A colorful new plaza with smart finishes and a “trauma informed” design tailored specifically to embrace homeless people Downtown could open as early as next week.
The Hub Hospitality Plaza is poised to open at 590 Washington, where workers this week applied the finishing coats of paint and installed railing on a tiered, wood deck that is both sprawling and segmented.
The deck’s curved edges are a signature part of the plaza’s design.
Soft edges
The rolled ends not only are easier on the legs when sitting on the deck, but the curves send a warmer, more inviting message than straight edges would.
“It’s inviting. It is not a harder edge,” said Jarad Bingham, principal with the Dragonfly development group that led the project for Hospitality Hub. “We learned a lot about what they called ‘trauma-informed architecture, or trauma-informed design.’ ”
Perched atop the deck are two small buildings and a covered pavilion.
Office, bathrooms, pavilion
One building will serve as an office where Hospitality Hub staff can serve the homeless, and invite them to sign in to receive services.
The other building houses three bathrooms and a water station.
And under the pavilion roof are two misting fans, heating sources in the winter, and a bank of 40 secure lockers. Each has charging connections for electronic devices.
Scattered around the deck are more USB receptacles for charging smart phones, tablets and other electronic devices.
Flanking the buildings, plaza and pavilion are lush-looking swaths of green, artificial grass as well as concrete paths that feature the softer finish of exposed aggregate instead of plain, smooth concrete.
“That’s a great touch,” Bingham said. “It’s not just gray-scale concrete.”
A2H and Youngblood Studio designed the plaza for Hospitality Hub, which provides more than 20 services for the homeless.
The small complex has risen at the east entrance to the grounds of the old vehicle inspection station building. The city closed it seven years ago, and has given a ground lease to the Hospitality Hub.
Asphalt surrounding the plaza still shows the faded, white striping and arrows that once guided the long lines of vehicles that queued up to be inspected.
Now the traffic arrows point west toward the inspection building, which will be demolished so Hospitality Hub can build a 32-bed emergency shelter for homeless women. Construction could start this fall, Bingham said.

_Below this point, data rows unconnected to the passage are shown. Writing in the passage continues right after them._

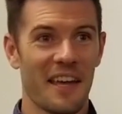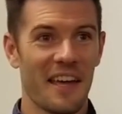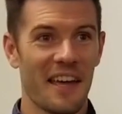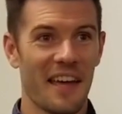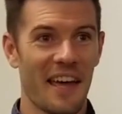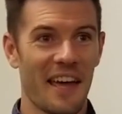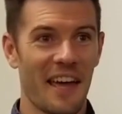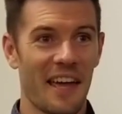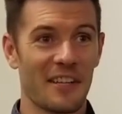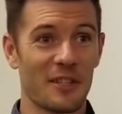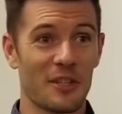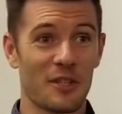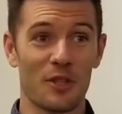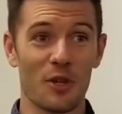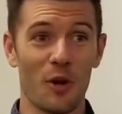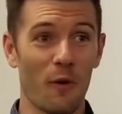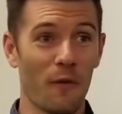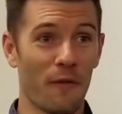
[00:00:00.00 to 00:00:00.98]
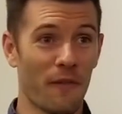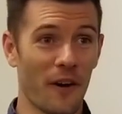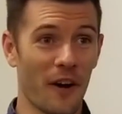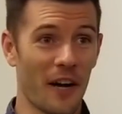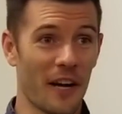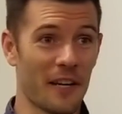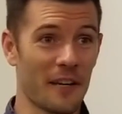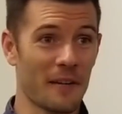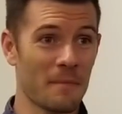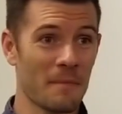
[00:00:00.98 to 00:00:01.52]
last weekend
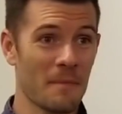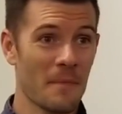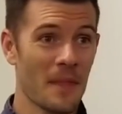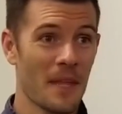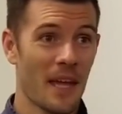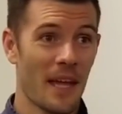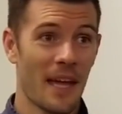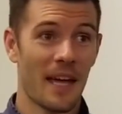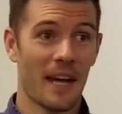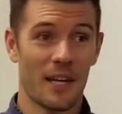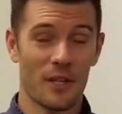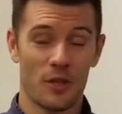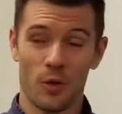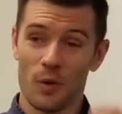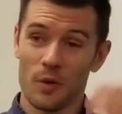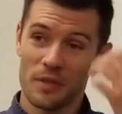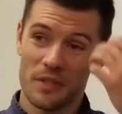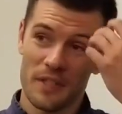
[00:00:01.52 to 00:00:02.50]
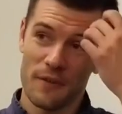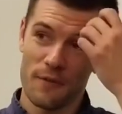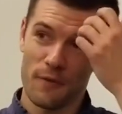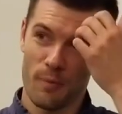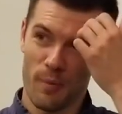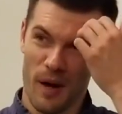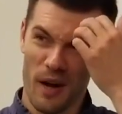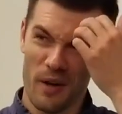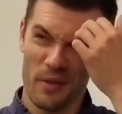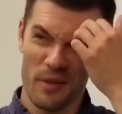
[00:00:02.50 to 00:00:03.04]
and all the students there,
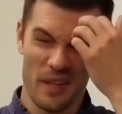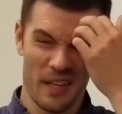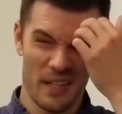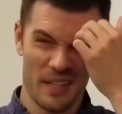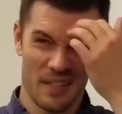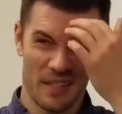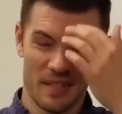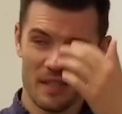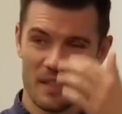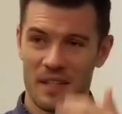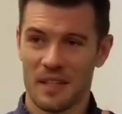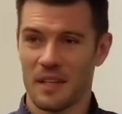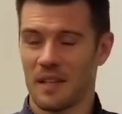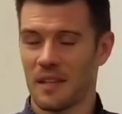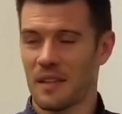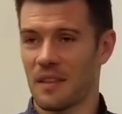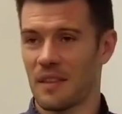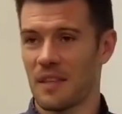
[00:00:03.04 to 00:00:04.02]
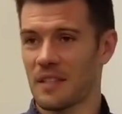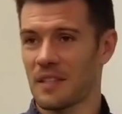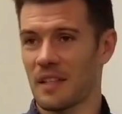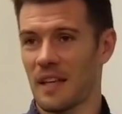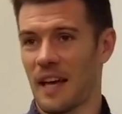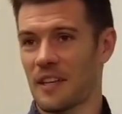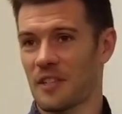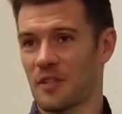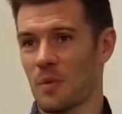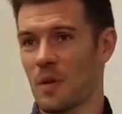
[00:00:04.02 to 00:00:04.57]
but Kung Fu Retreat, and
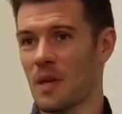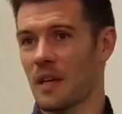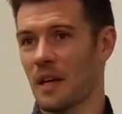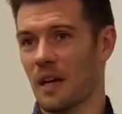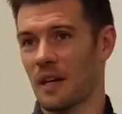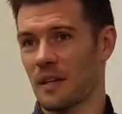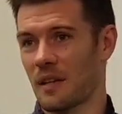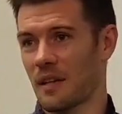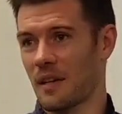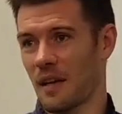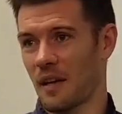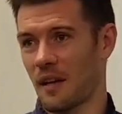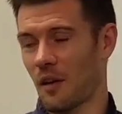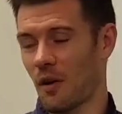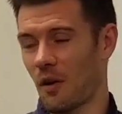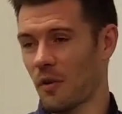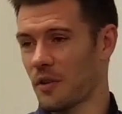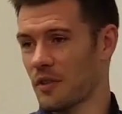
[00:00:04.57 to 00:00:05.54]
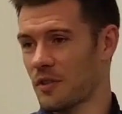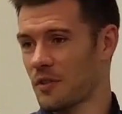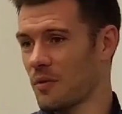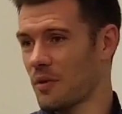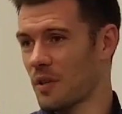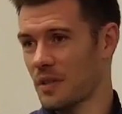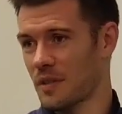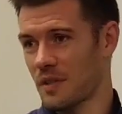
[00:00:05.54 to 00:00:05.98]
specifically the demo on Kung Fu Retreat,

The nearly completed plaza represents the first phase of the Hospitality Hub complex. The plaza cost about $560,000, with funding coming from Hospitality Hub’s fundraising, grants and funding from local government, Bingham said.
COVID-19 changes plans
The original plan was to make the plaza a satellite, outreach office for Hospitality Hub’s headquarters at 82 N. Second. But the pandemic has changed the plans. The headquarters space is so tight, it’s difficult to keep six feet apart, Bingham said.
So now the plaza will host the Hub operations. “That should provide a more fluid case management setting with just as much functional space in this time of COVID,” he said.
A place to belong
But the mission of the new plaza remains the same: “A place where folks who experienced homelessness could feel like they belonged.”

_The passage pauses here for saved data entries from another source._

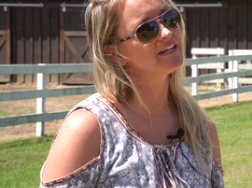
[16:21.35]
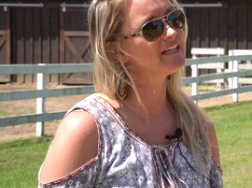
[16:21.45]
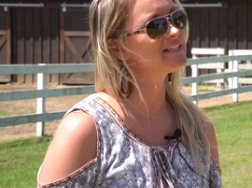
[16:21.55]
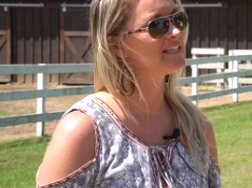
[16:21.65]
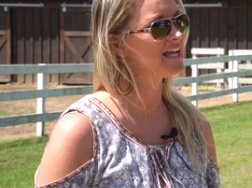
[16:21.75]

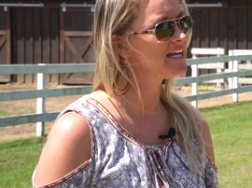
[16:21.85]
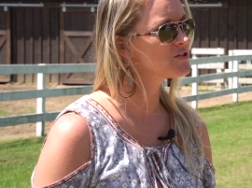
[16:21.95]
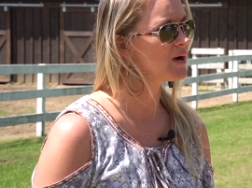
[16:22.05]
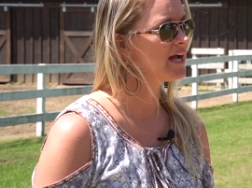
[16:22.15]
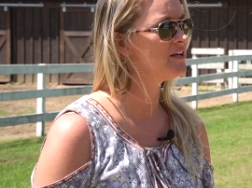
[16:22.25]
getting to the age
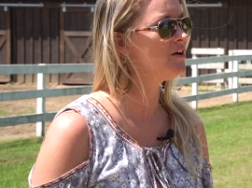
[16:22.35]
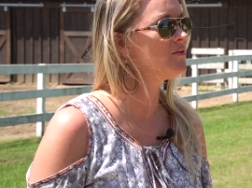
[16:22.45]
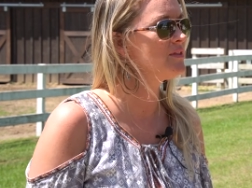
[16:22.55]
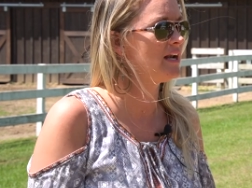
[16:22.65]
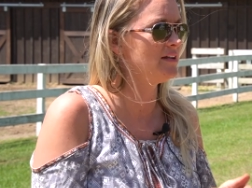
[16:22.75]
where I
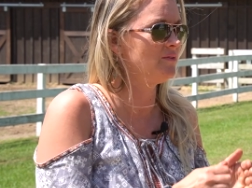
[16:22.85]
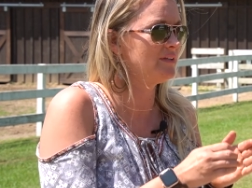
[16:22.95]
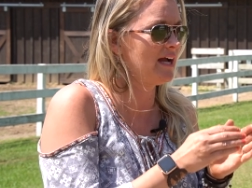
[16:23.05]
know that I don't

That sense of “collective belonging” for the homeless cannot easily be felt in places like Court Square or Morris Park, he said.

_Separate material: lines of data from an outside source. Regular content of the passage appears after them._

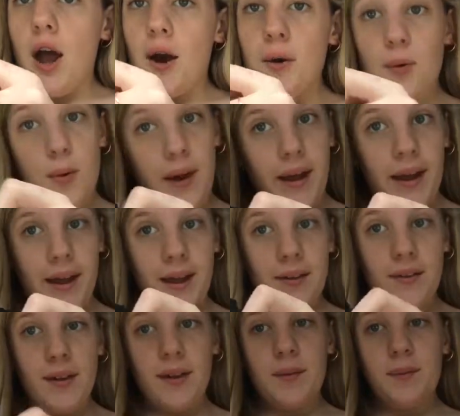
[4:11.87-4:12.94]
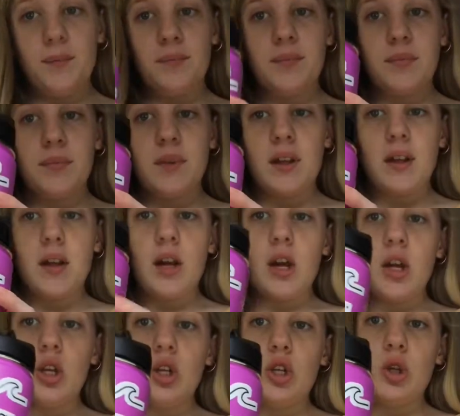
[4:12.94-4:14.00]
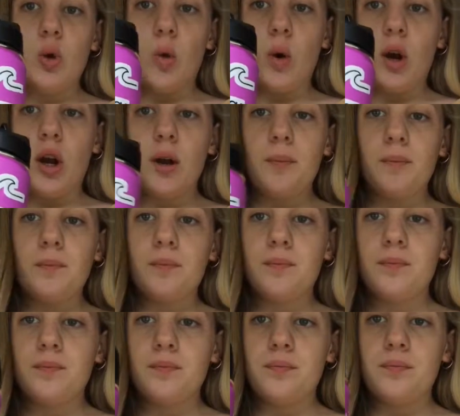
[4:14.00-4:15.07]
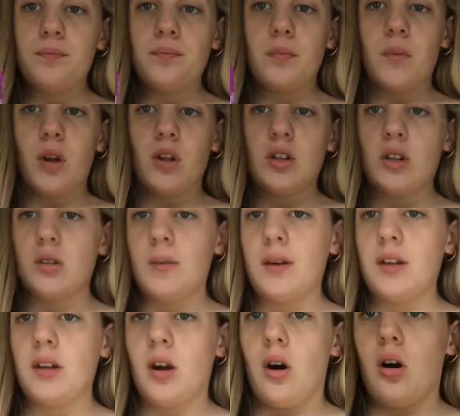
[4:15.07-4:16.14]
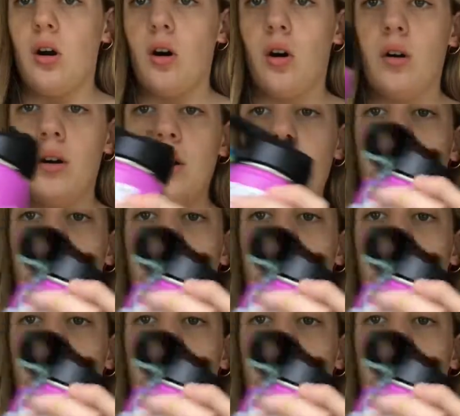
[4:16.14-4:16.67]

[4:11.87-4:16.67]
A wave. Your, I already talked about y'all.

“Those kinds of public spaces have some folks feeling like they shouldn’t be there. Or some other folks feeling that ‘those people’ shouldn’t be there,” he said.
The new plaza not only will provide bathrooms, water, shade, cooling fans, heating sources, charging stations and views of Downtown’s skyline, it will serve as an open, gentle invitation to sign in, provide information and receive support.
“We wanted to design a built environment that was barrier free, where … somebody experiencing homelessness could sit down and have a cup of coffee and work their way into case management on their own speed,” Bingham said.
No-fence optimism
Hospitality Hub will seek to be nimble and responsive in how it operates some aspects of the plaza. For example, the initial plan is to not build a security fence around the small complex.
“That’s a question of some debate,” Bingham said. “The conventional wisdom is if you don’t lock a thing up on nights and weekends all the people staying outside will come and take it over and light fires and leave a mess.
“We’ve also seen, though, as people have ownership in a space, they begin to be co-curators of it. So we’re going to propose to the city that you can have an open place that’s kept and maintained.
“We’re going to program as if making an open amenity for our community is the right answer,” Bingham said. “… And we’re going to plan to execute well on that optimistic framework. But we’re wise enough to know that if we’re wrong, we have to adapt.”